▶ [INPUT RECORDS]:
'''
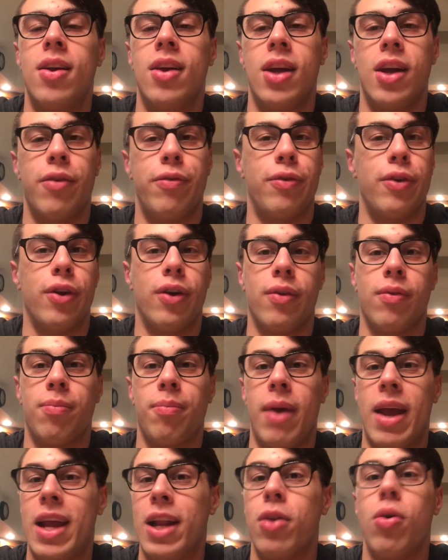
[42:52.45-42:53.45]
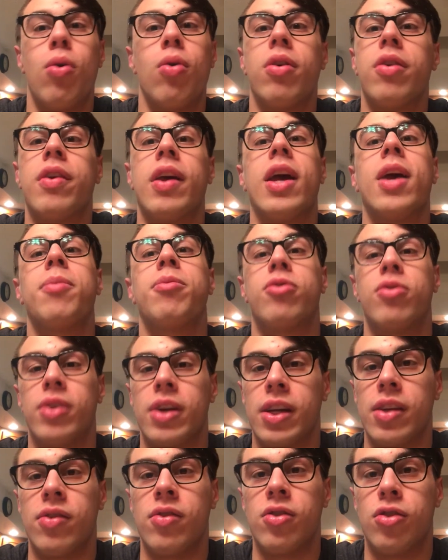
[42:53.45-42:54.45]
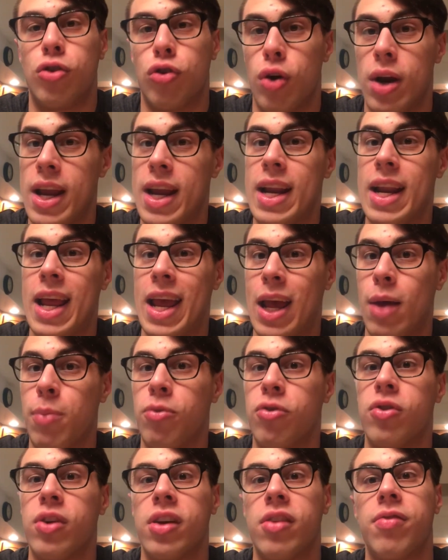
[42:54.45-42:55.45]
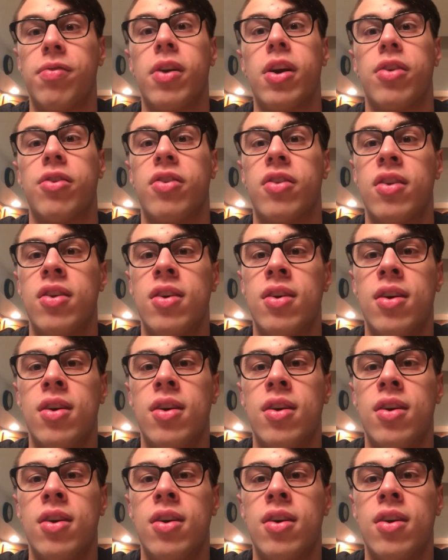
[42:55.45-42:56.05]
If your main goal is hamstrings, train hamstrings first.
'''
Output the data exactly as it is, with the pictures dropped.

[42:52.45-42:53.45]
[42:53.45-42:54.45]
[42:54.45-42:55.45]
[42:55.45-42:56.05]
If your main goal is hamstrings, train hamstrings first.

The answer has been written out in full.